What is needed
Return the entries below word for word; no images should appear in the copy.

------------

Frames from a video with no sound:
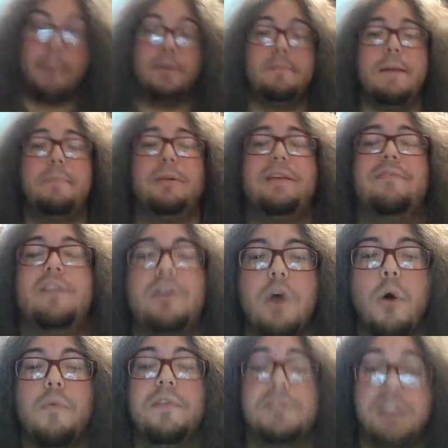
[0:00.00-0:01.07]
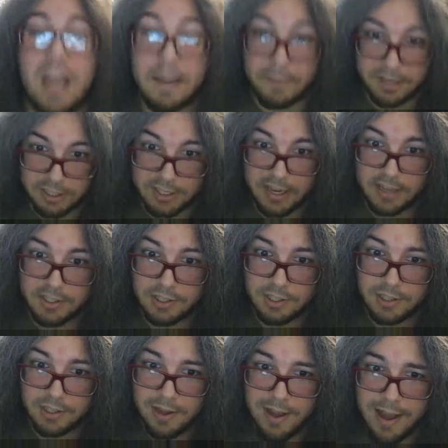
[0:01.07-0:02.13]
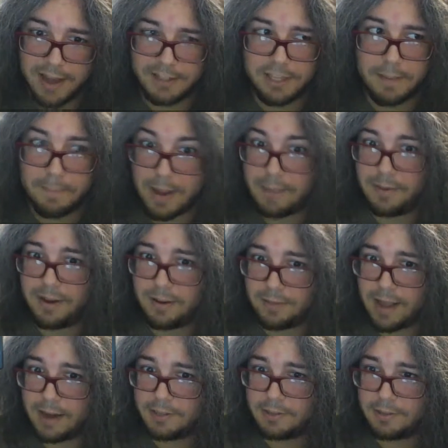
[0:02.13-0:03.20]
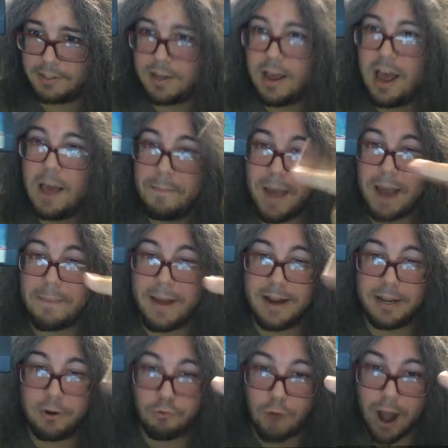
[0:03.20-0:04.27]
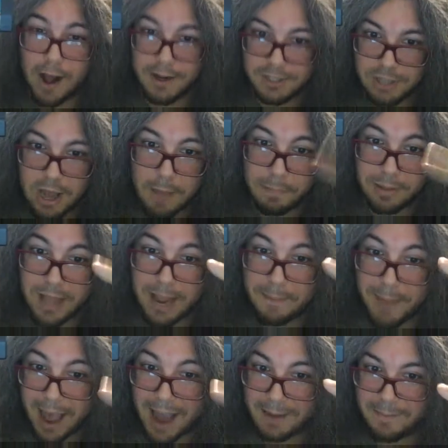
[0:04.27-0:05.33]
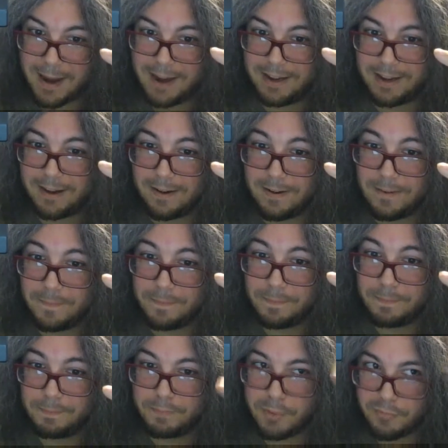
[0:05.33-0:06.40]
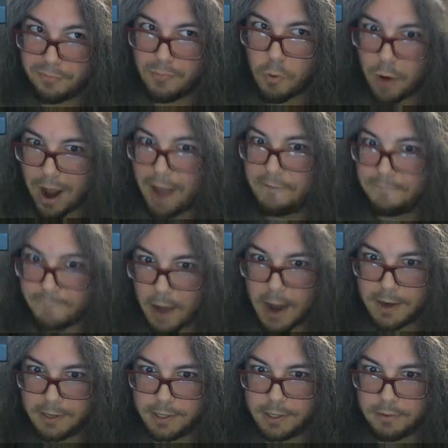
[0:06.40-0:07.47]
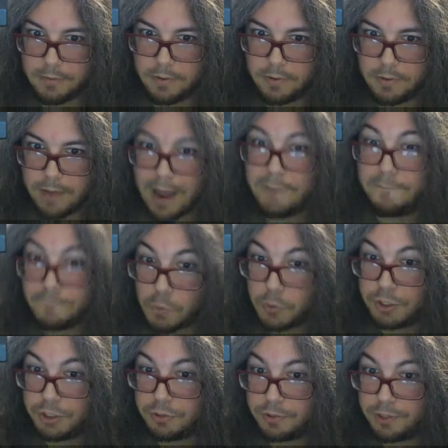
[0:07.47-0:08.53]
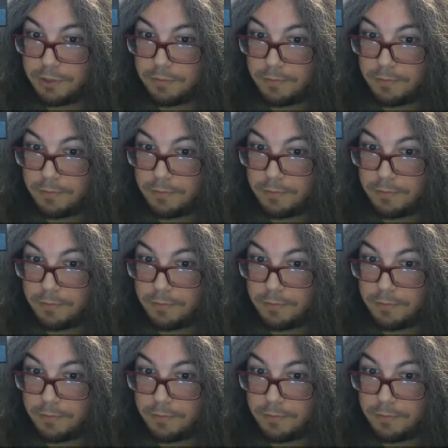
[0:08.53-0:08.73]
How many people even know this game exists? Except maybe collectors. Pac-Mania rocks. Play Pac-Mania before I find you and force you to.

------------

Output for this task
Frames from a video with no sound:
[0:00.00-0:01.07]
[0:01.07-0:02.13]
[0:02.13-0:03.20]
[0:03.20-0:04.27]
[0:04.27-0:05.33]
[0:05.33-0:06.40]
[0:06.40-0:07.47]
[0:07.47-0:08.53]
[0:08.53-0:08.73]
How many people even know this game exists? Except maybe collectors. Pac-Mania rocks. Play Pac-Mania before I find you and force you to.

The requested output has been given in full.